Анна поднялась и на нетвердых ногах подошла к покойному. На теле сьера Жиро красовались по меньшей мере восемь ран. Правого уха не было. Должно быть, он попал в переделку, где и получил все эти ужасные ранения, и уже потом чуть живой добирался до гостиницы.

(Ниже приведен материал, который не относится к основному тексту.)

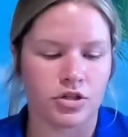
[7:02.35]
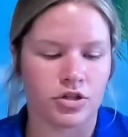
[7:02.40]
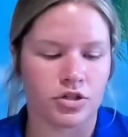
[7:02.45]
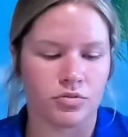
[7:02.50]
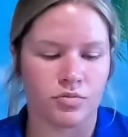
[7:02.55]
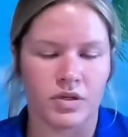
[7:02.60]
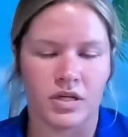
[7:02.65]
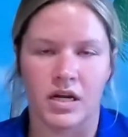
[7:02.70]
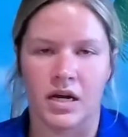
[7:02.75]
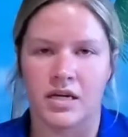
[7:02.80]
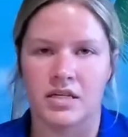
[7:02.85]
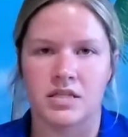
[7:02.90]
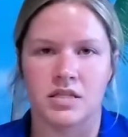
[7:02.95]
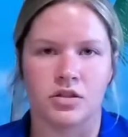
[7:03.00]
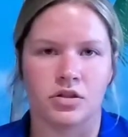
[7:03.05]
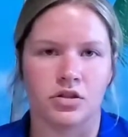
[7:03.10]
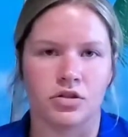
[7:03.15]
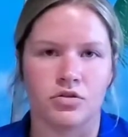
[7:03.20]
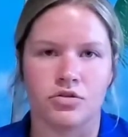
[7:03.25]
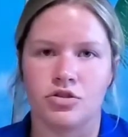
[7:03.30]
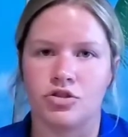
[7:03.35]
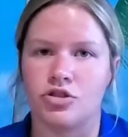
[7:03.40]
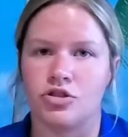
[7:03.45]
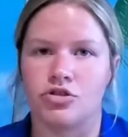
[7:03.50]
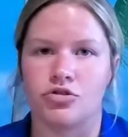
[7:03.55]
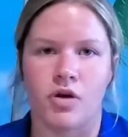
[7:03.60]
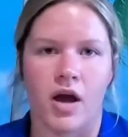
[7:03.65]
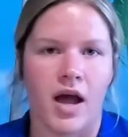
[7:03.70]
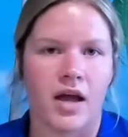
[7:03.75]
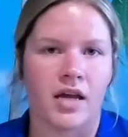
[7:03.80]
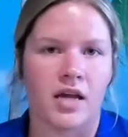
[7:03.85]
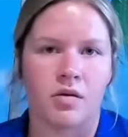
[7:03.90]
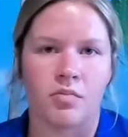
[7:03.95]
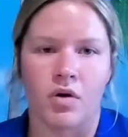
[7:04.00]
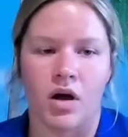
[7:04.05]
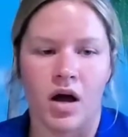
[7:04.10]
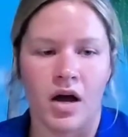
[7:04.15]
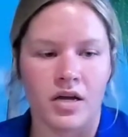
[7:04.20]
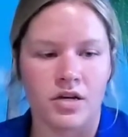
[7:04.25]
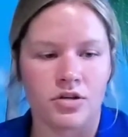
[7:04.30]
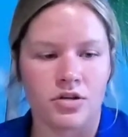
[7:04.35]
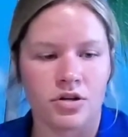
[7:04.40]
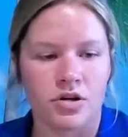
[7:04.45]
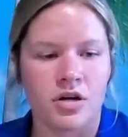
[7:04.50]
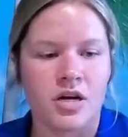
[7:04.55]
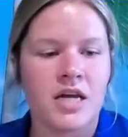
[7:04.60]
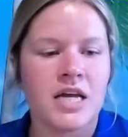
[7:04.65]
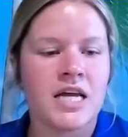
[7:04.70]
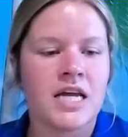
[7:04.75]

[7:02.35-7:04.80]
It should be nice and loose, just dragging behind her.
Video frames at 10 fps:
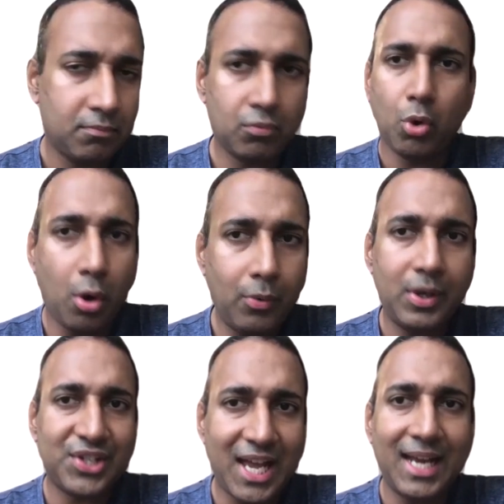whoever
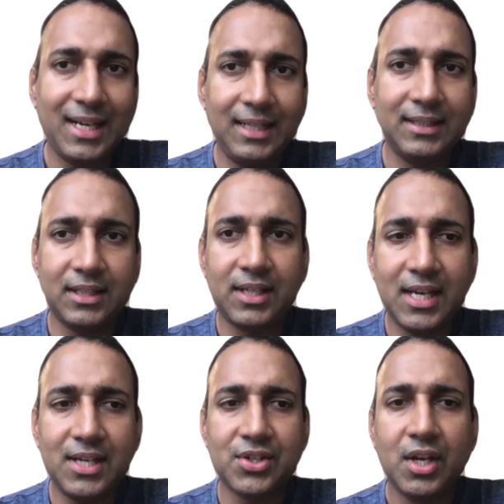is handling that
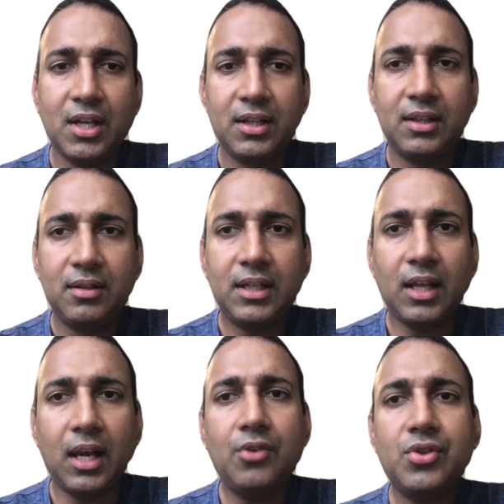case, it
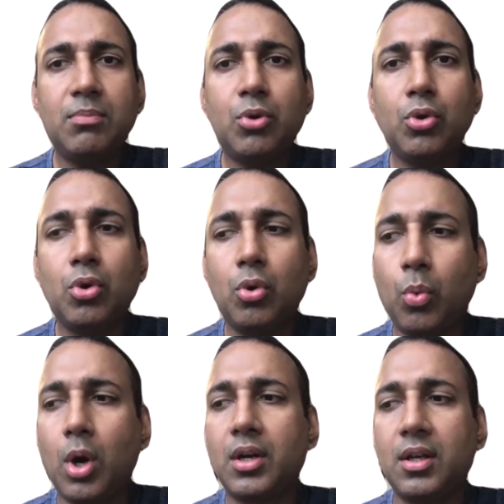allows them to know
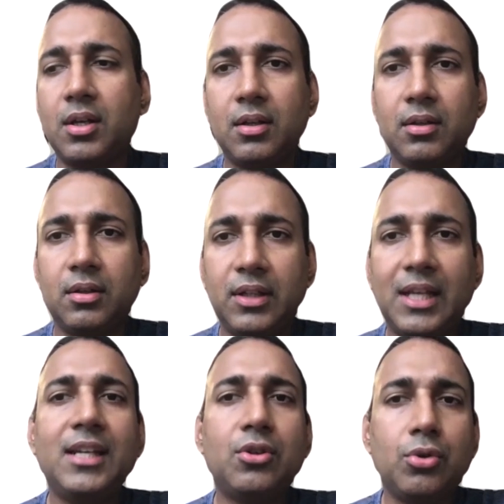what they
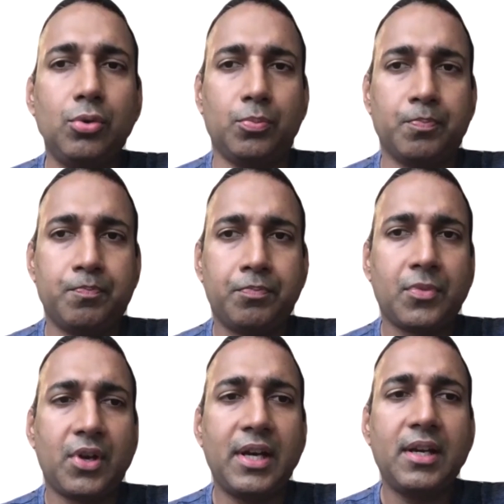need to do,
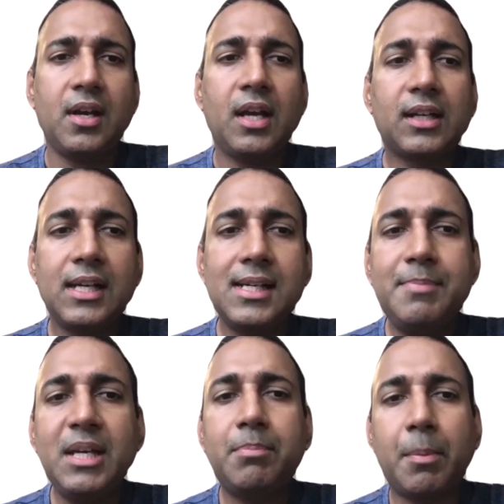right? And clearly
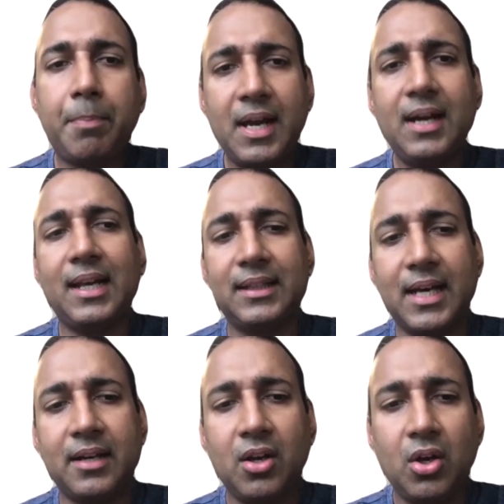being prepared like
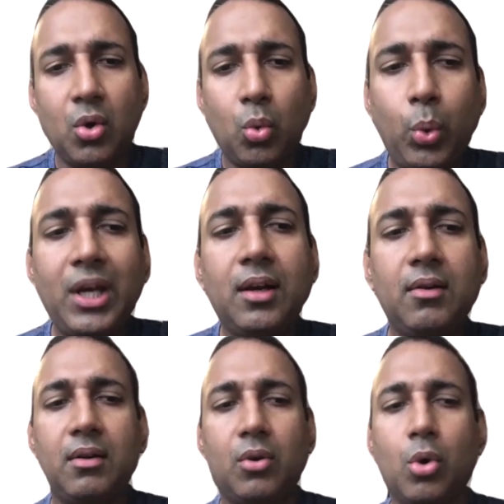that will
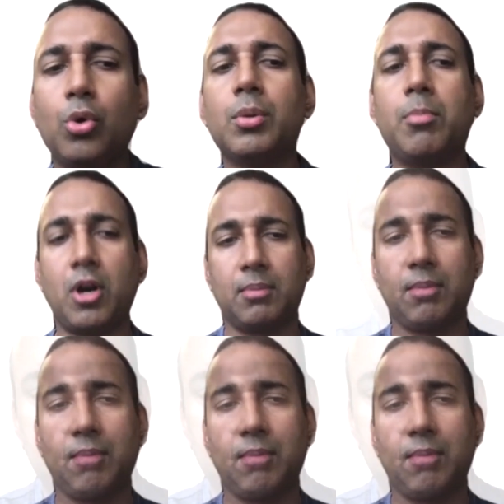go to the bottom line.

Немудрено было в темноте принять тяжелораненого за мертвецки пьяного. Что-то объясняя страже, Анна ответила на несколько вопросов, назвала адрес, по которому ее можно будет найти в Нанси, после чего любезный молодой офицер стражи поздравил ее с беспримерным подвигом. Он прекрасно знал Божье Наказание и теперь не скупился на комплименты.

Анна была поражена, что никто не обратил внимания на тот факт, отчего меч де Вавира был окровавлен, в то время как оружие молодого рыцаря, которого сьер Жиро назвал своим победителем, оставалось чистым. Никто не удивился, что во всей гостинице ни один человек не слышал шума сражения, и на следующий день, после того как тело де Вавира было уложено в гроб, никто так и не нашел отрубленного уха.

Зато теперь на нее обрушилась громкая слава рыцаря, сумевшего избавить Нанси и всю Лотарингию от Божьего Наказания и оставшегося при этом невредимым.